David Emmott le dijo algo que no logré entender y luego empezó a enseñarle cosas a monsieur Poirot. Caminamos lentamente por la desgastada senda.
—Espero que se habrán alegrado todos de volver a sus faenas contestó Poirot.
—Sí. Es lo mejor. No era fácil haraganear por la casa, tratando de entablar conversación con los demás.
—Sabiendo, además, que uno de ustedes es un seguro asesino.
El joven no contestó, ni hizo gesto alguno de desaprobación. Ahora me daba cuenta de que el muchacho había sospechado la verdad desde el principio, cuando interrogó a los criados.
Al cabo de unos momentos, preguntó completamente tranquilo:
—¿Ha conseguido usted algo, monsieur Poirot?
El detective replicó:
—¿Quiere usted ayudarme a conseguirlo?
—iClaro que sí!
Poirot lo miró fijamente y repuso:
—El eje de la cuestión es la señora Leidner.
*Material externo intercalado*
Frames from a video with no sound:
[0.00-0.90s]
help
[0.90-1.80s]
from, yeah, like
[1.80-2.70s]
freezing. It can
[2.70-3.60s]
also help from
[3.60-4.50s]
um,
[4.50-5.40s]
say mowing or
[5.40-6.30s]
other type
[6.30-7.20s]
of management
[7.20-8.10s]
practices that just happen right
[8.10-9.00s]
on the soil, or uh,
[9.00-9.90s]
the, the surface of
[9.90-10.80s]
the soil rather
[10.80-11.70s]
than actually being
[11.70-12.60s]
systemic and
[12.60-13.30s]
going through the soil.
Quiero saberlo todo acerca de ella.
David Emmott preguntó, recalcando las palabras:
—¿Qué quiere significar usted al decir "todo acerca de ella"?
—No me refiero a saber de dónde vino, ni cuál fue su nombre de soltera. No quiero saber cuál era la forma de su cara, ni el color de sus ojos. Me refiero a ella... a ella misma.
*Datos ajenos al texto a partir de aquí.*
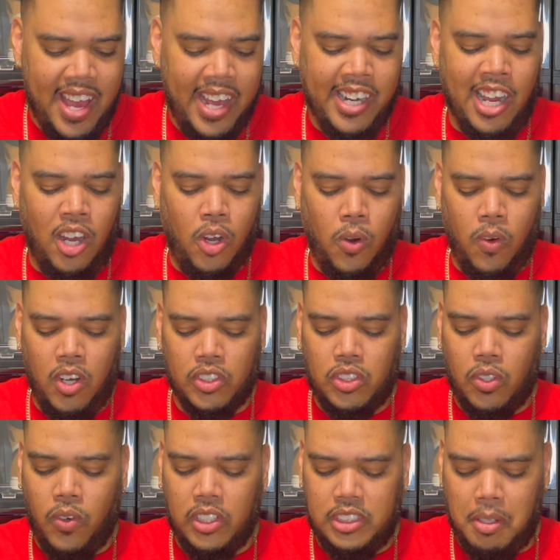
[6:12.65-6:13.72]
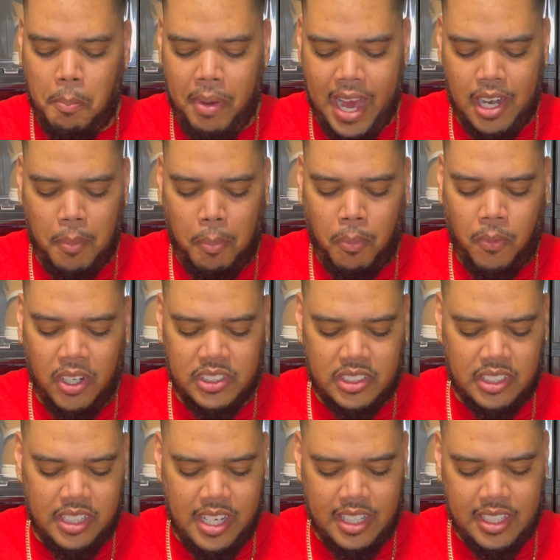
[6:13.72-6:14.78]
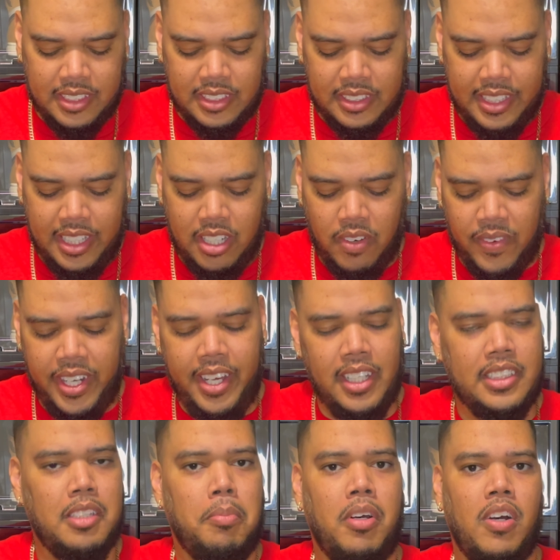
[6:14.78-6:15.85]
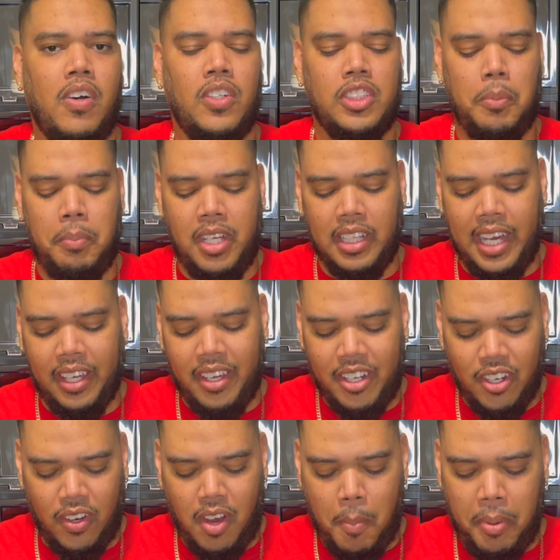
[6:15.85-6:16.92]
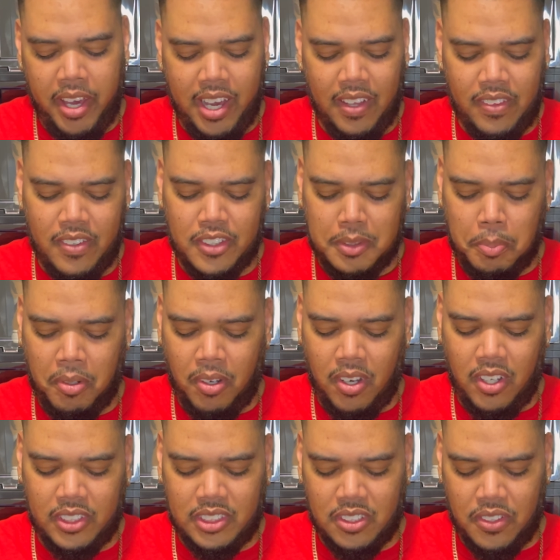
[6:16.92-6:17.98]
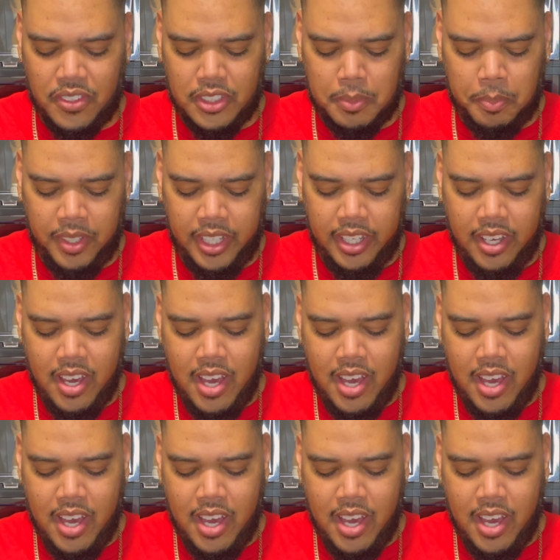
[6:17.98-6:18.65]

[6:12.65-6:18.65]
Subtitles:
Now going towards the bottom portion of the sneaker, it is supposed to be like a panther's paw, so to speak,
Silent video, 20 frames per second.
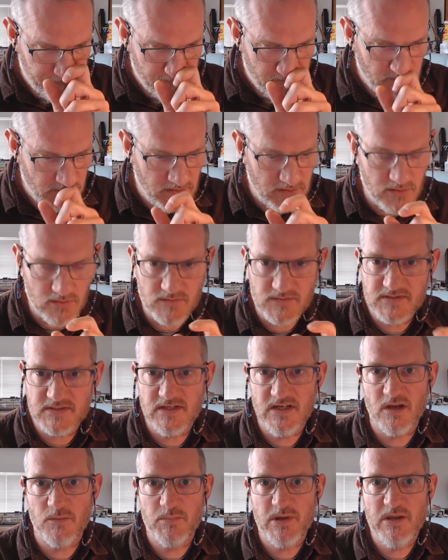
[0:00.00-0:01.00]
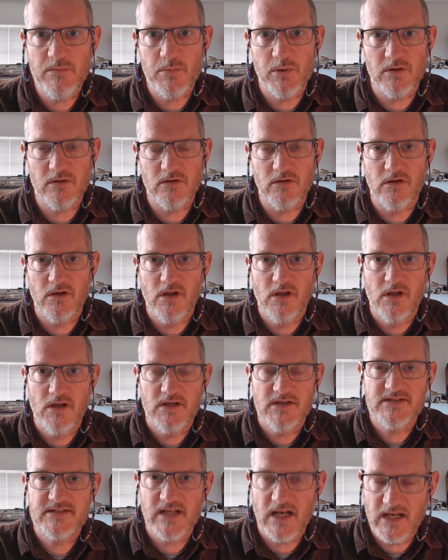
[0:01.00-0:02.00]
you see a people
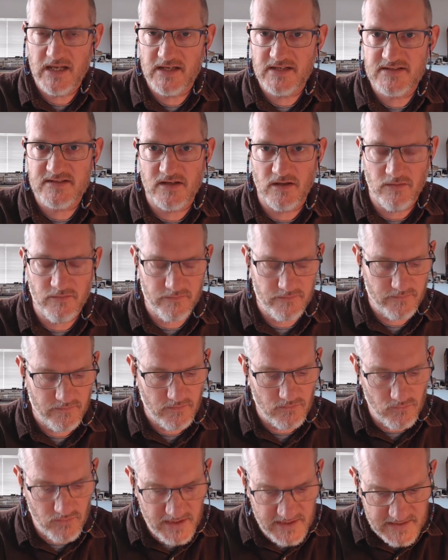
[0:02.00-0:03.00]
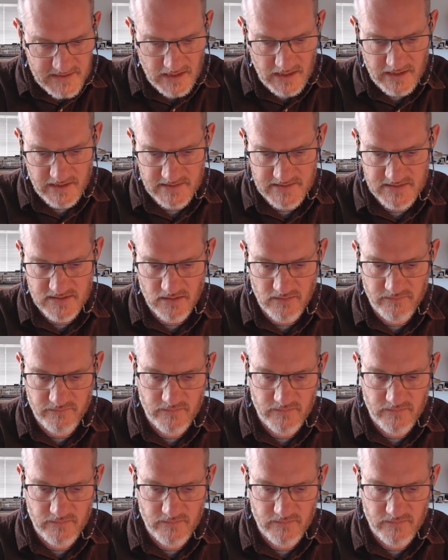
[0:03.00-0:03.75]
telling itself, retelling itself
—¿Cree usted que eso contará para algo en el caso?
—Estoy completamente seguro de ello.
Emmott guardó silencio durante unos instantes y luego añadió:
—Tal vez tenga razón.
—Y ahí es donde creo que ser usted capaz de ayudarme. Diciéndome qué clase de mujer era.
—¿De veras? A menudo me he preguntado eso yo mismo.
—¿No se formó usted todavía una opinión sobre el particular?
—Creo que al final la he formado.
¿Eh bien?
Pero el señor Emmott volvió a callarse durante unos momentos.
—¿Qué piensa la enfermera de ella? —dijo al fin—. Las mujeres, según aseguran por ahí, calibran pronto a las de su mismo sexo, y las enfermeras tienen ocasión de conocer multitud de tipos.
Aunque yo hubiera querido, Poirot no me dio ocasión de hablar. Intervino con presteza.
—Lo que necesito saber es lo que un hombre opinaba de ella.
Emmott sonrió.
—Supongo que, poco más o menos, todas son iguales. —Hizo una pausa y luego prosiguió—. No era joven, pero creo que tiene usted razón al decir que es el eje de la cuestión. Ahí era donde ella quería estar siempre, en el centro de las cosas. Y le gustaba dominar a las personas. Es decir, no le bastaba con que se la atendiera preferentemente en la mesa. Necesitaba que la gente se desnudara la mente y el alma para que ella las pudiera ver.
—¿Y si alguien no le daba gusto en eso? —preguntó Poirot.
—Entonces salía a relucir todo lo que había en ella de perverso.
Vi cómo apretaba los labios con resolución y se le contraían las mandíbulas.